American politician (1797–1858)

James Ransom Plummer (March 9, 1797 - February 24, 1858) was the mayor of Columbia, Tennessee, in 1832, 1833, 1834, 1836, and 1838. He was an active Methodist. He was also in Nashville, one of the presiding elders of Davidson County in 1844.

==Early life and relatives==
James Ransom Plummer was born on March 9, 1797, in Warren County, North Carolina to William Plummer and Elizabeth Jones Ransom. He was therefore a nephew of North Carolina statesman Nathaniel Macon and also a nephew of Macon's wife Hannah Plummer. William and Hannah's brother was the lawyer Kemp Plummer, the grandfather of future University of North Carolina president Kemp Plummer Battle.

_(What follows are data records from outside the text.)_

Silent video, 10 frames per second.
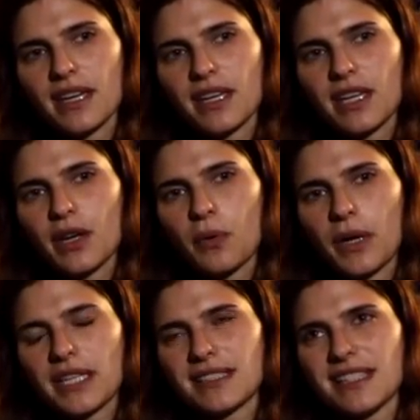you know,
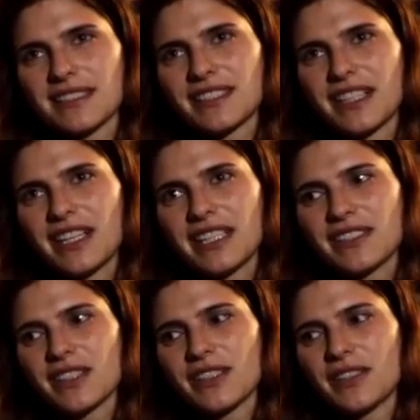when it's necessary.
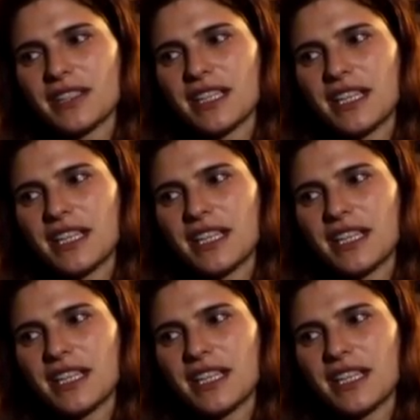So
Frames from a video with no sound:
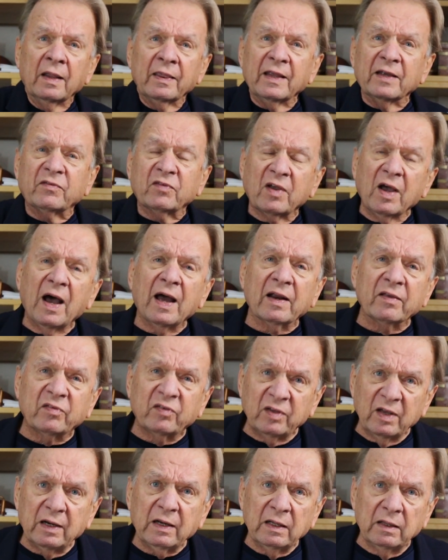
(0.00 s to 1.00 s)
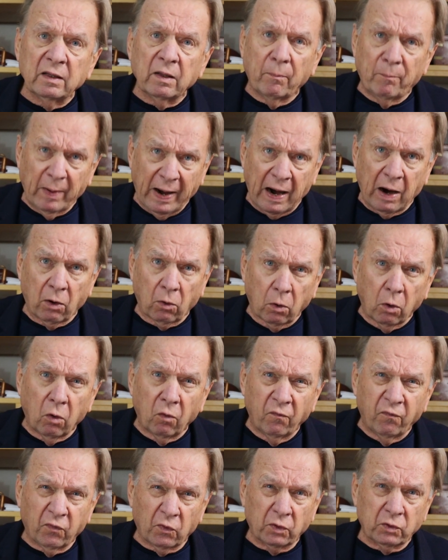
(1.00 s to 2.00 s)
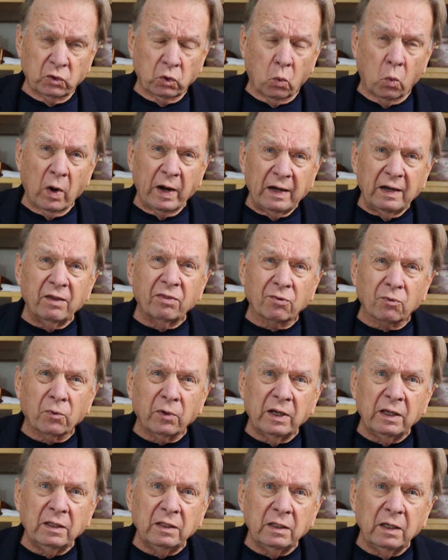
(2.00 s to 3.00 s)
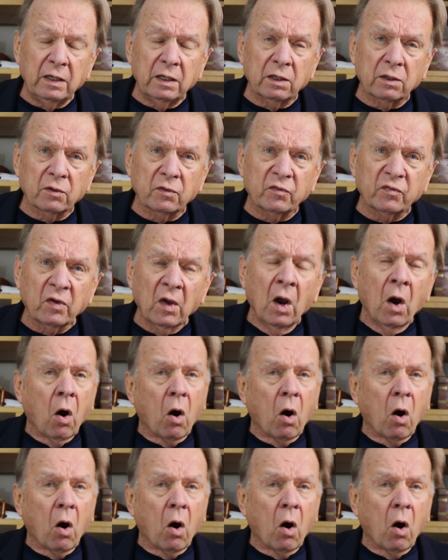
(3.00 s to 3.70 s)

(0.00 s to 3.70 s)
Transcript: that's got to sit in the barrel for 23 years,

J. R. Plummer's grandfather was Macon's stepfather and Regulator James Ransom. Plummer is a relative of Confederate generals Matt Whitaker Ransom and Robert Ransom.

=== Children ===
He sired 16 children between two wives, Elizabeth Eleanor Longley (died in 1845) and Elizabeth Gannaway Love. Longley was born in Abingdon, Virginia. Future Nashville lumberman Hamilton Love was his grandson.

His first two sons William and James were Methodist ministers - and his first daughter married a Methodist minister. His sons Rufus and Henry served in the Mexican War, Rufus being a casualty of the war. Henry then tried his hand at the California Gold Rush. His sons Carvossa, Philip, and George served for the Confederacy. Carvossa was wounded at the Battle of Fort Donelson. George rode with Forrest. A son by his second wife, Albert Love Plummer, was a professor of Greek.

==Death==
He died of consumption on February 24, 1858. Plummer is buried in Nashville City Cemetery, near his countryman in Columbia Felix Zollicoffer.